The Vanity Fair Diaries, Tina Brown
Ever wanted to sit in the brain of an editor? Introducing The Vanity Fair Diaries. Back when magazines meant big money in the 80s, Tina Brown crossed the Atlantic to steer the drowning ship at Vanity Fair. She shares her diaries from this period; giving us a candid look into Reagan-era New York City. Names like André Leon Talley, Anna Wintour, Annie Leibovitz, Nora Ephron and Joan Didion step into the picture, all while the AIDS crisis reaches boiling point in the background. Stay to find out about that pregnant Demi Moore cover and more business lunches at the Ritz-Carlton than you can stomach.
Patricia Highsmith: Her Diaries and Notebooks 1941-1995 by Patricia Highsmith
Patricia Highsmith, who famously holed up in her Switzerland home and kept to herself, left Anna von Planta an Easter egg in her closet following her death. It was over 8000 pages of memoir, something the author of The Talented Mr.

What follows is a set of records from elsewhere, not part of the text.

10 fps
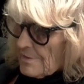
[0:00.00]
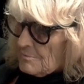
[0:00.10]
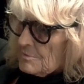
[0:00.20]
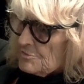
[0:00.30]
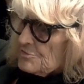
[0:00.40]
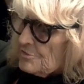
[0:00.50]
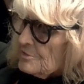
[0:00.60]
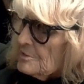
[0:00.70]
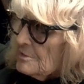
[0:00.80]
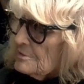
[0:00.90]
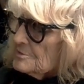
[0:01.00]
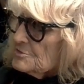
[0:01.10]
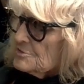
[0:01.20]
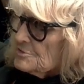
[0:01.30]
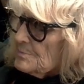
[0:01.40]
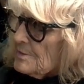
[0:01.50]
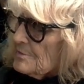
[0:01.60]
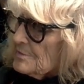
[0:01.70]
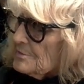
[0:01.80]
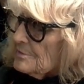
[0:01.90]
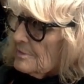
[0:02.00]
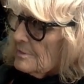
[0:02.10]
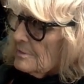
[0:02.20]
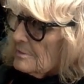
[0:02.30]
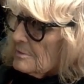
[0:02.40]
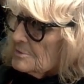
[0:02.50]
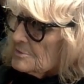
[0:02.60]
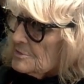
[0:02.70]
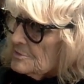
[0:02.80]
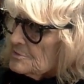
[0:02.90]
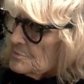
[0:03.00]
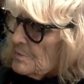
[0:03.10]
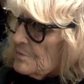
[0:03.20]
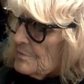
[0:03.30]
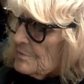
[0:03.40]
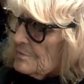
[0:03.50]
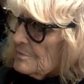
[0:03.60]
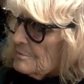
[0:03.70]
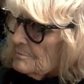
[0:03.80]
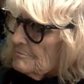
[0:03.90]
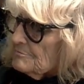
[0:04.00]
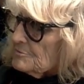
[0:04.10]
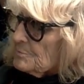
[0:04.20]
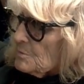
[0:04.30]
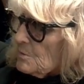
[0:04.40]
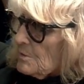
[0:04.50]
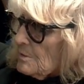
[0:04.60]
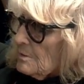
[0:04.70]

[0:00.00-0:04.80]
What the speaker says: what's the girl that's just is going to marry the footballer?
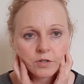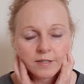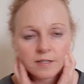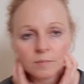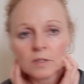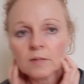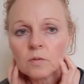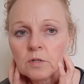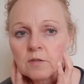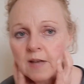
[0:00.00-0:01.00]
And sometimes
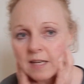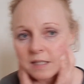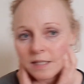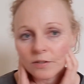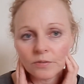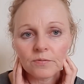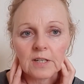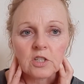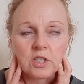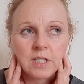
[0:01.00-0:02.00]
when you've had an ear
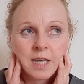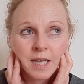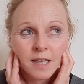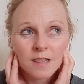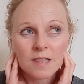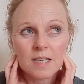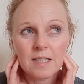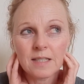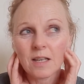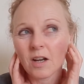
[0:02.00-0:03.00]
infection,
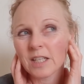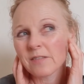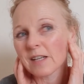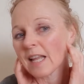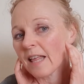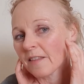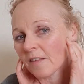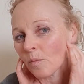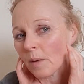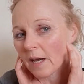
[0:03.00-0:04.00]
these kind of glands at
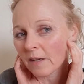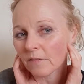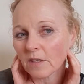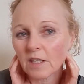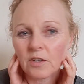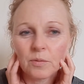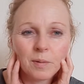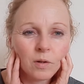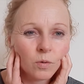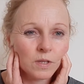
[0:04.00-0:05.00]
the back of the ear and
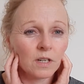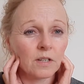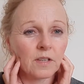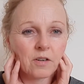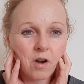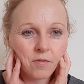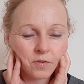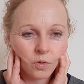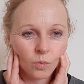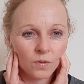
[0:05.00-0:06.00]
below the ear, they're
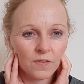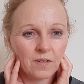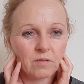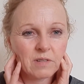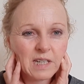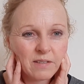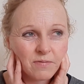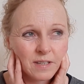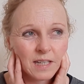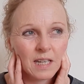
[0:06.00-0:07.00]
often the ones that really
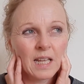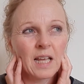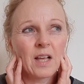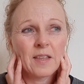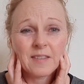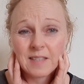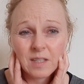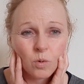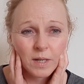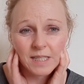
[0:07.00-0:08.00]
feel still
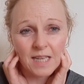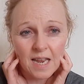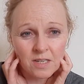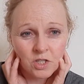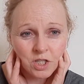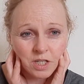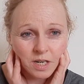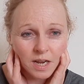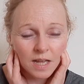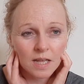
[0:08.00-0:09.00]
quite
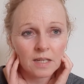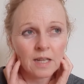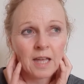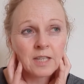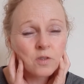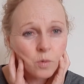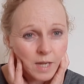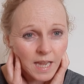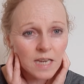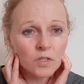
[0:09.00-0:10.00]
tender, and it's
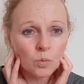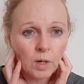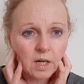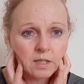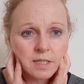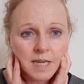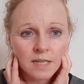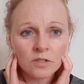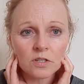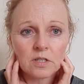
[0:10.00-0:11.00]
okay to work on
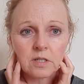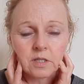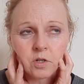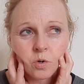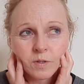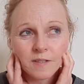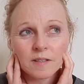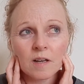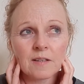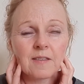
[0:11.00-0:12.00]
tender nodes as
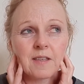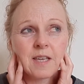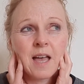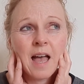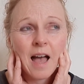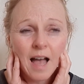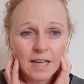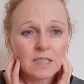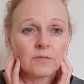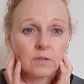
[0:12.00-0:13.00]
long as the
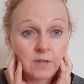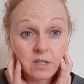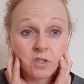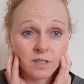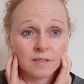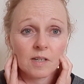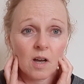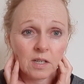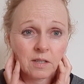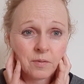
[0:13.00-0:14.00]
active infection is gone,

Ripley and The Price of Salt had denied her devoted editor while still alive. This book is the product of years of whittling down those pages, which takes the reader from Highsmith's junior year at Barnard to her dizzying social life spent in 1940s Greenwich Village. For readers who have always found Highsmith to be more mysterious than the opaque figures of her books.
A Prayer Journal, Flannery O'Connor
Written over the course of a year while studying at the famed Iowa Writers' Workshop, A Prayer Journal makes plain the inextricable link between writing, art and faith for O'Connor. Aged 21 and far away from her home in Georgia, each entry is addressed to God and tracks a young writer's yearning and ambition.